DATASET EXCERPTS START

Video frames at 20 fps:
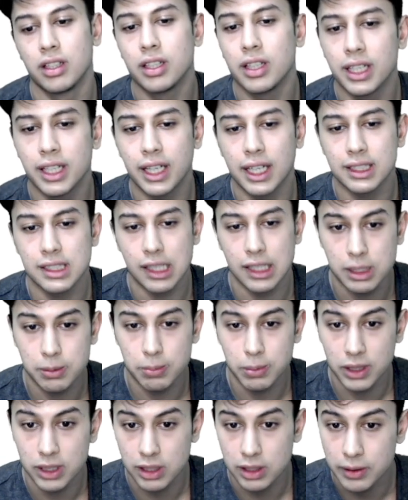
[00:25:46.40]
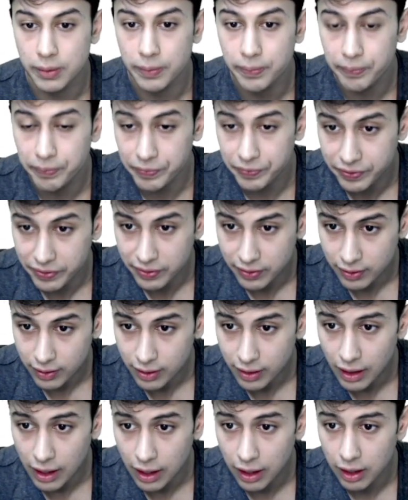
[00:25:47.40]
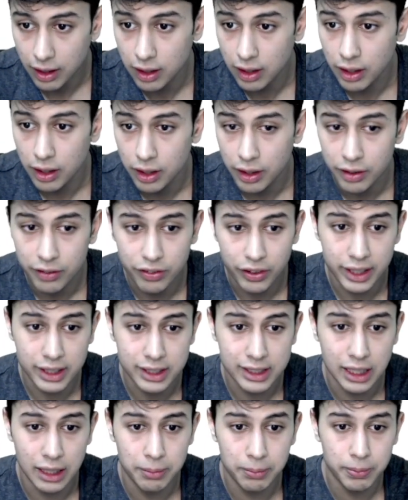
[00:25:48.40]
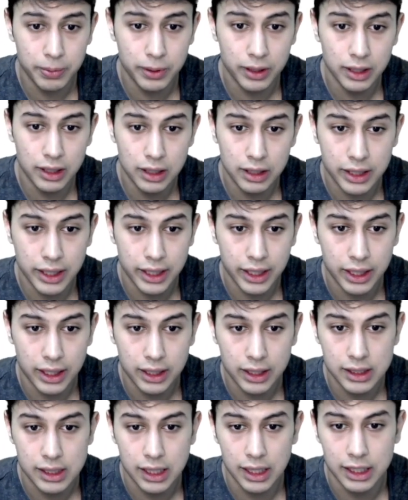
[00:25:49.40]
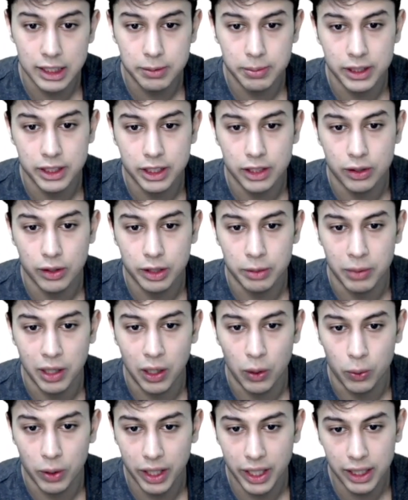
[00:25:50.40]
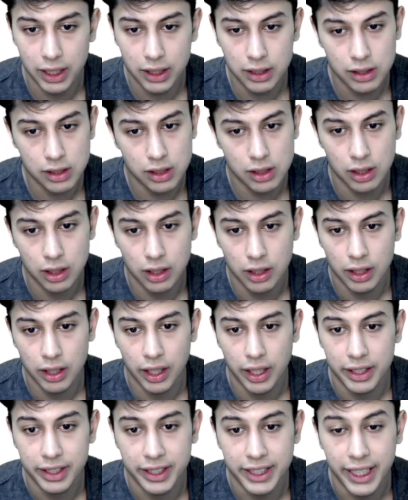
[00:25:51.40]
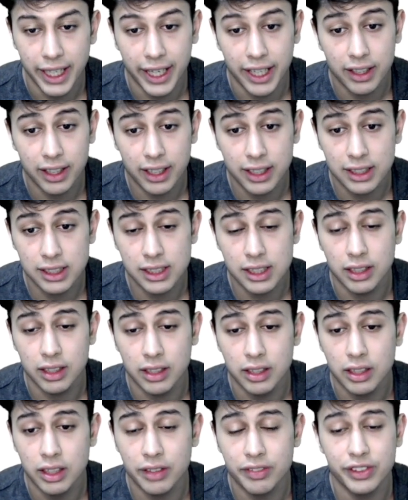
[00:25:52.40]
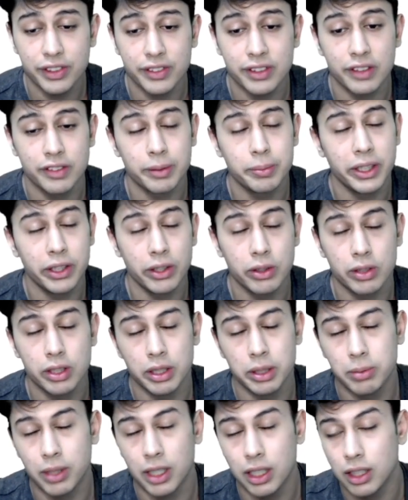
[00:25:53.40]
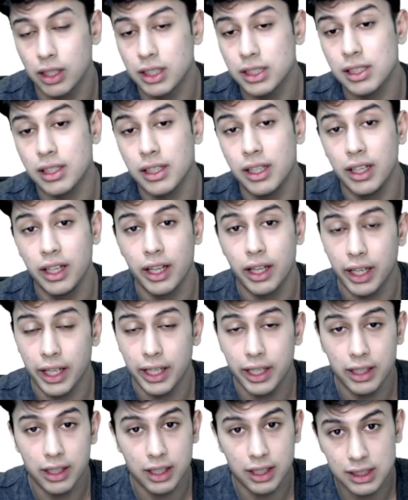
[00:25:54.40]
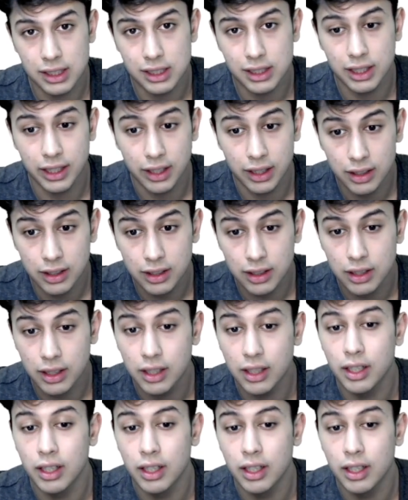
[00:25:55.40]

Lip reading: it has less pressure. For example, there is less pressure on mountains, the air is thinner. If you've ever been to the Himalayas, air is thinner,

DATASET EXCERPTS END

* [PROBLEM DETAILS]
Copy out only the lines from the one containing "[00:25:51.40]" to the end of the entries, unchanged. Drop the pictures.

* [SOLVED PROBLEM]
[00:25:51.40]
[00:25:52.40]
[00:25:53.40]
[00:25:54.40]
[00:25:55.40]

Lip reading: it has less pressure. For example, there is less pressure on mountains, the air is thinner. If you've ever been to the Himalayas, air is thinner,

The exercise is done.